Eryx is a genus of nonvenomous snakes, commonly known as Old World sand boas, in the subfamily Erycinae of the family Boidae. Species of the genus are found in southeastern Europe, northern Africa, the Middle East, and southwestern Asia. Thirteen species are recognized as being valid.

==Description==
The genus Eryx has the following characters. The head is not distinct from the neck. The dorsal surface of the head is covered with small scales. The rostral is large. The eyes range from small to very small, and the pupils are vertical. The anterior maxillary teeth and anterior mandibular teeth are longer than the posterior ones. The body is almost cylindrical. The dorsal scales are smooth or keeled. The tail is very short, either not prehensile or only slightly prehensile. The subcaudals are undivided.

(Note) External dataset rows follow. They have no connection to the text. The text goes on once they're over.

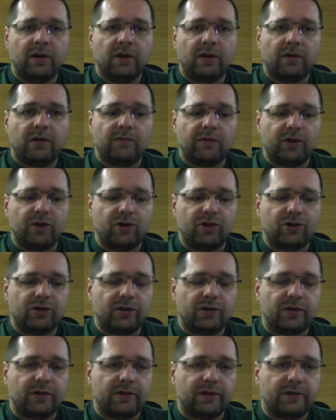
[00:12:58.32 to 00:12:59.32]
which
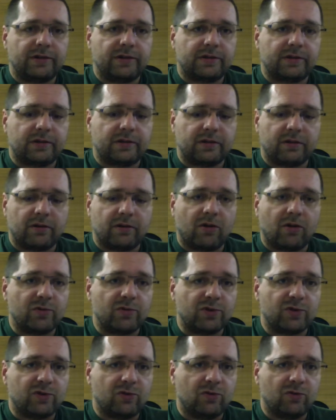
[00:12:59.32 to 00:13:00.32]
is
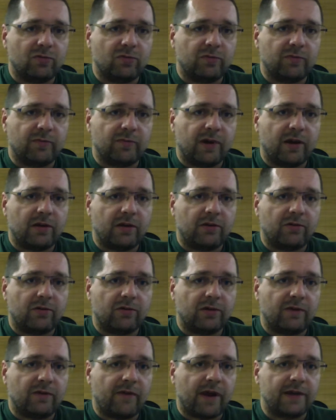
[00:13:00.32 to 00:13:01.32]
consumed by your
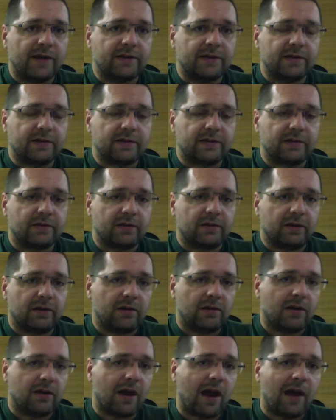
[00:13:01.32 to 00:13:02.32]
devices
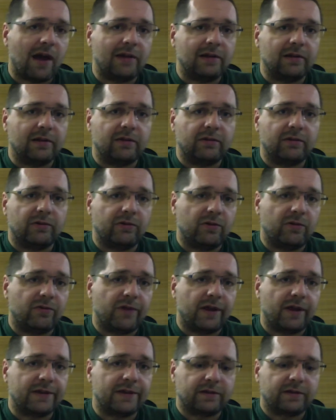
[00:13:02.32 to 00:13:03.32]
in idle on your
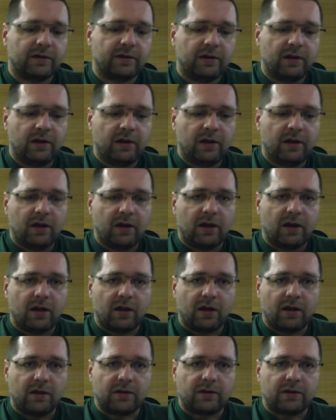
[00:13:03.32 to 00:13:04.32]
desk,
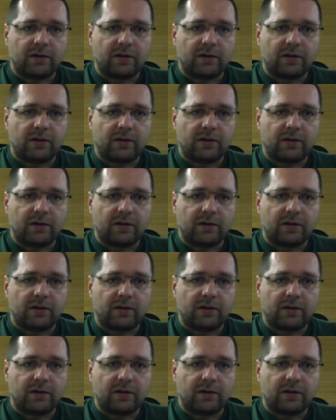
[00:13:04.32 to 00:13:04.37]
and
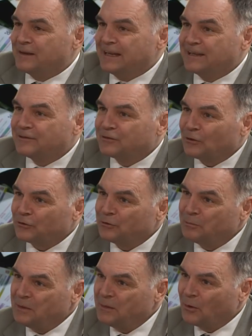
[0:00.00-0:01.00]
an insult
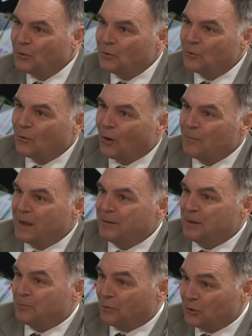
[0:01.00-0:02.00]
to people who are
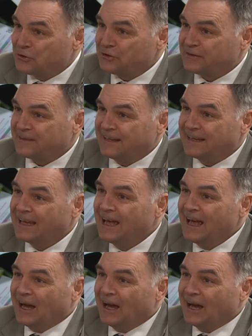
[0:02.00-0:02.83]
maybe purchasing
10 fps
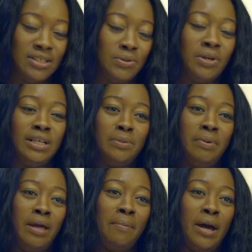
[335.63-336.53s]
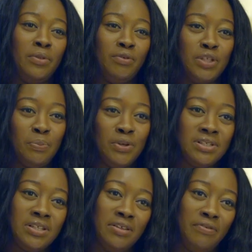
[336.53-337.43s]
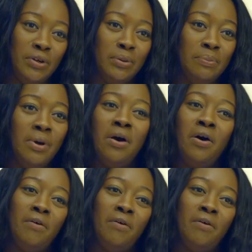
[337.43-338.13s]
Let's talk a little bit about the response to the film.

==Distribution and habitat==
Species of snakes of the genus Eryx are found in southeastern Europe, northern Africa, the Middle East, and southwestern Asia.

==Species==
Nota bene: In the list below, a taxon author in parentheses indicates that the species was originally described in a genus other than Eryx.

| Species | Taxon author | Subspecies* | Common name | Geographic range |
| Eryx borrii | Lanza & Nistri, 2005 | 0 | Borri's sand boa | Somalia |
| Eryx colubrinus | (Linnaeus, 1758) | 2 | Egyptian sand boa, Kenyan sand boa | Egypt, Sudan, South Sudan, Ethiopia, Eritrea, Kenya, Tanzania, Somalia |
| Eryx conicus | (Schneider, 1801) | 0 | Rough-tailed sand boa, common sand boa | Pakistan, Nepal, India, Sri Lanka |
| Eryx elegans | (Gray, 1849) | 0 | Central Asian sand boa | Southern Turkmenistan, northern Iran (the Kopet Dag Mountains in the northeast and the Azerbaijan region in the northwest) and Afghanistan |
| Eryx jaculus | (Linnaeus, 1758) | 0 | Javelin sand boa | Southern Italy, Eastern Europe in Romania, Bulgaria, Yugoslavia, Albania and Greece (including Corfu and the Cyclades). The Caucasus. The Middle East in Syria, Israel, northeastern Saudi Arabia, Iraq and Iran. Africa north of the Sahara Desert from Morocco to Egypt. |
| Eryx jayakari | Boulenger, 1888 | 0 | Arabian sand boa | From the east and south of the Arabian Peninsula north to Khūzestān Province in Iran |
| Eryx johnii | (Russell, 1801) | 0 | Indian sand boa | From Iran through Pakistan into northwestern and southern India |
| Eryx miliaris | (Pallas, 1773) | 0 | Dwarf sand boa | From the northern Caucasus and the north coast of the Caspian Sea east through Kazakhstan to the north coast of the Aral Sea and Lake Balkhash, though the Zaysan Valley to Sinkiang in China and southern Mongolia. Also in northern and eastern Iran, Afghanistan and western Pakistan. |
| Eryx muelleri | (Boulenger, 1892) | 1 | Müller's sand boa | Mauritania, Senegal, Gambia, Guinea, Mali, Burkina Faso, Niger, Chad, Sudan, South Sudan, the Ivory Coast, Ghana, Togo, Benin, Nigeria, Cameroon, the Central African Republic |
| Eryx sistanensis | Eskandarzadeh, N. Rastegar-Pouyani, E. Rastegar-Pouyani, Zargan, Hajinourmohamadi, Nazarov, Sami, Rajabizadeh, Nabizadeh & Navaian, 2020 | 0 | Sistan sand boa | Iran |
| Eryx somalicus | Scortecci, 1939 | 0 | Somali sand boa | Somalia |
| Eryx vittatus | (Chernov, 1959) | 0 | | Northern Iran, Tajikistan, northern Afghanistan, northern Pakistan, Kyrgyzstan, and eastern China |
| Eryx whitakeri | Das, 1991 | 0 | Whitaker's sand boa | Southwestern coastal India in Kerala, Karnataka, Goa and southern Maharashtra |
- Not including the nominate subspecies.
^{T} Type species.

=== Fossil taxa ===
Two fossil species are known. The earliest is E. linxiaensis from the Miocene of Gansu, China, which appears to be the sister species to Eryx colubrinus, suggesting several intercontinental dispersals from Africa to Eurasia during the Miocene. E. primitivus is known from the middle Pliocene of Spain, and appears to be an early offshoot of the main Eryx lineage.